## Task description
Each line below must be reproduced exactly as it stands. Pictures stay out of the copy.
Segment Start: Data
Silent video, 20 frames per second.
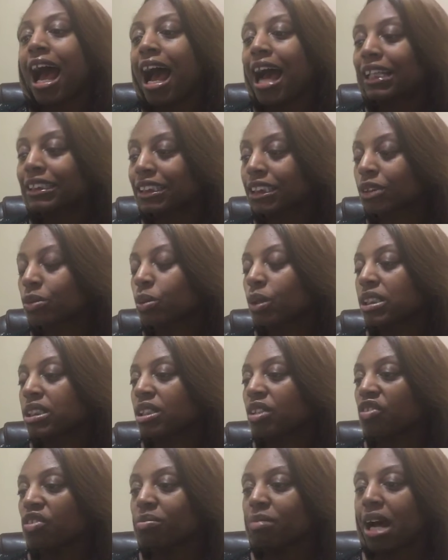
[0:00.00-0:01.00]
I just want
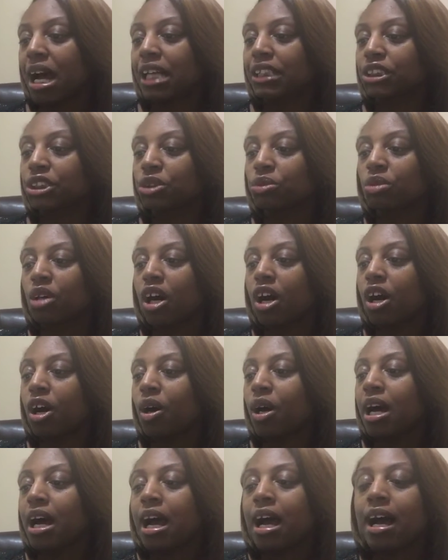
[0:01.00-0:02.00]
to remind you
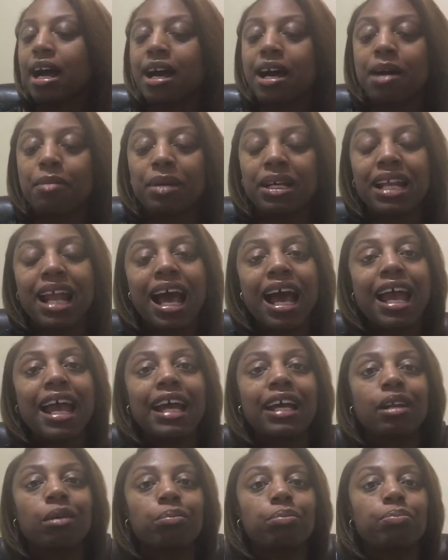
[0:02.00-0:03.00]
all, and I
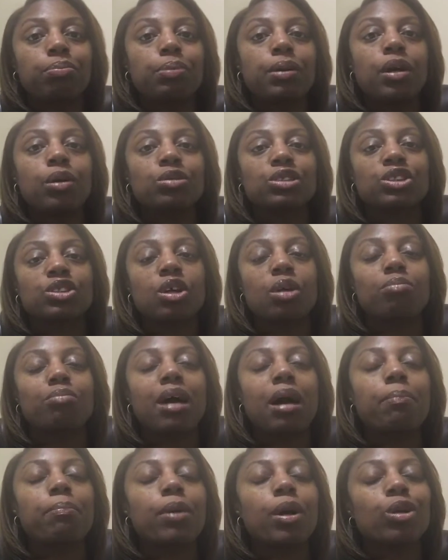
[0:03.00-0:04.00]
had a post on
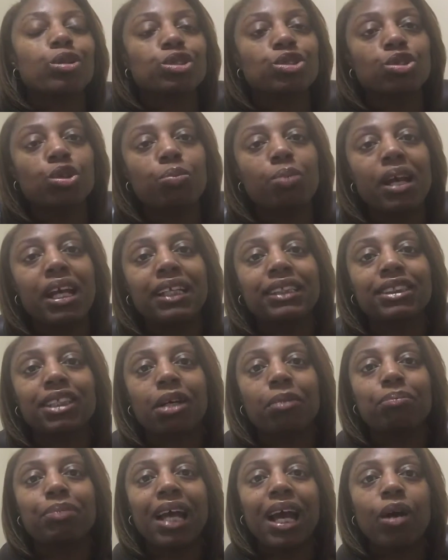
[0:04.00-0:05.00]
my personal page
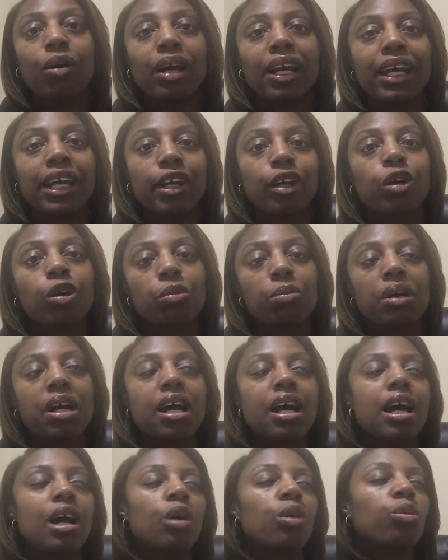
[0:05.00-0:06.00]
about help.
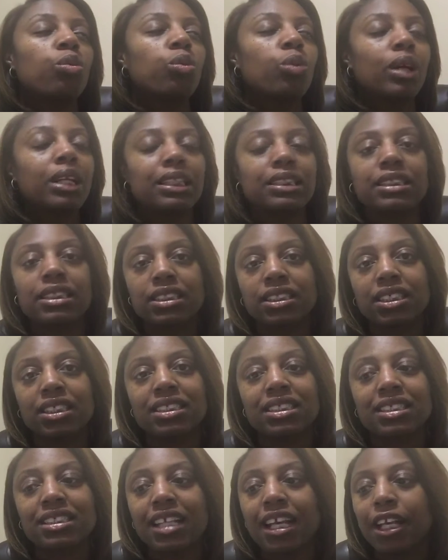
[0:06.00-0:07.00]
Wanted to
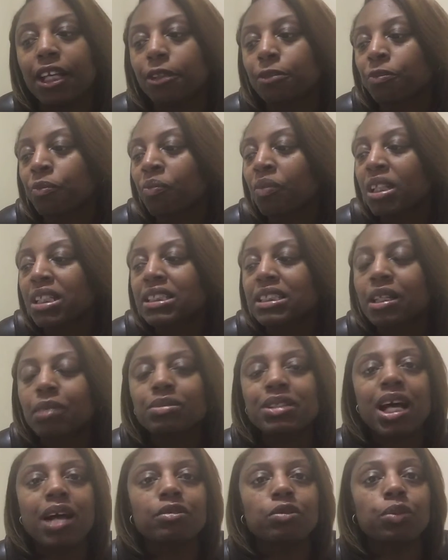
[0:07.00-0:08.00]
just say,
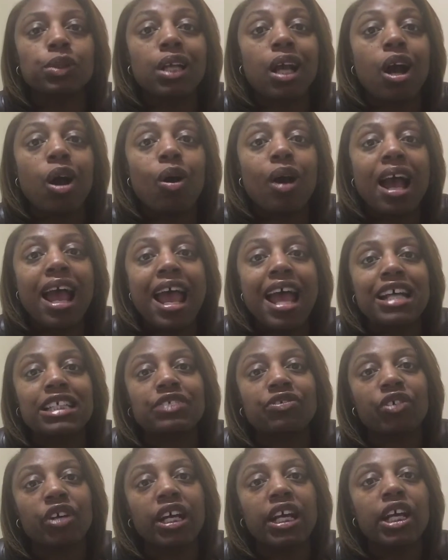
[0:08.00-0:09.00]
sometimes we all
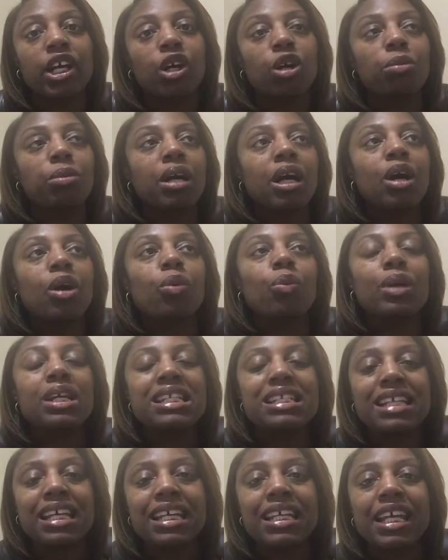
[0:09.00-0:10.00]
ask for help. We
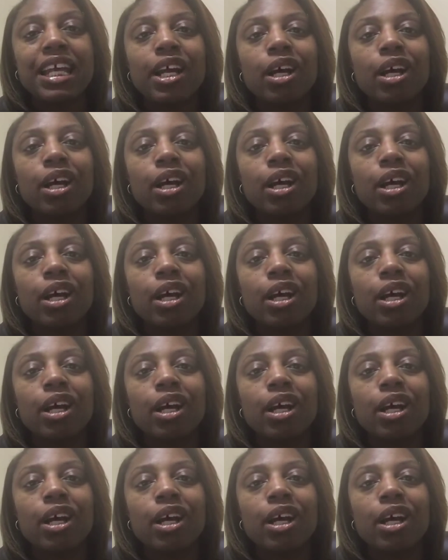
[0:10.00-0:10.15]
need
Segment End: Data
## Answer to this problem
Silent video, 20 frames per second.
[0:00.00-0:01.00]
I just want
[0:01.00-0:02.00]
to remind you
[0:02.00-0:03.00]
all, and I
[0:03.00-0:04.00]
had a post on
[0:04.00-0:05.00]
my personal page
[0:05.00-0:06.00]
about help.
[0:06.00-0:07.00]
Wanted to
[0:07.00-0:08.00]
just say,
[0:08.00-0:09.00]
sometimes we all
[0:09.00-0:10.00]
ask for help. We
[0:10.00-0:10.15]
need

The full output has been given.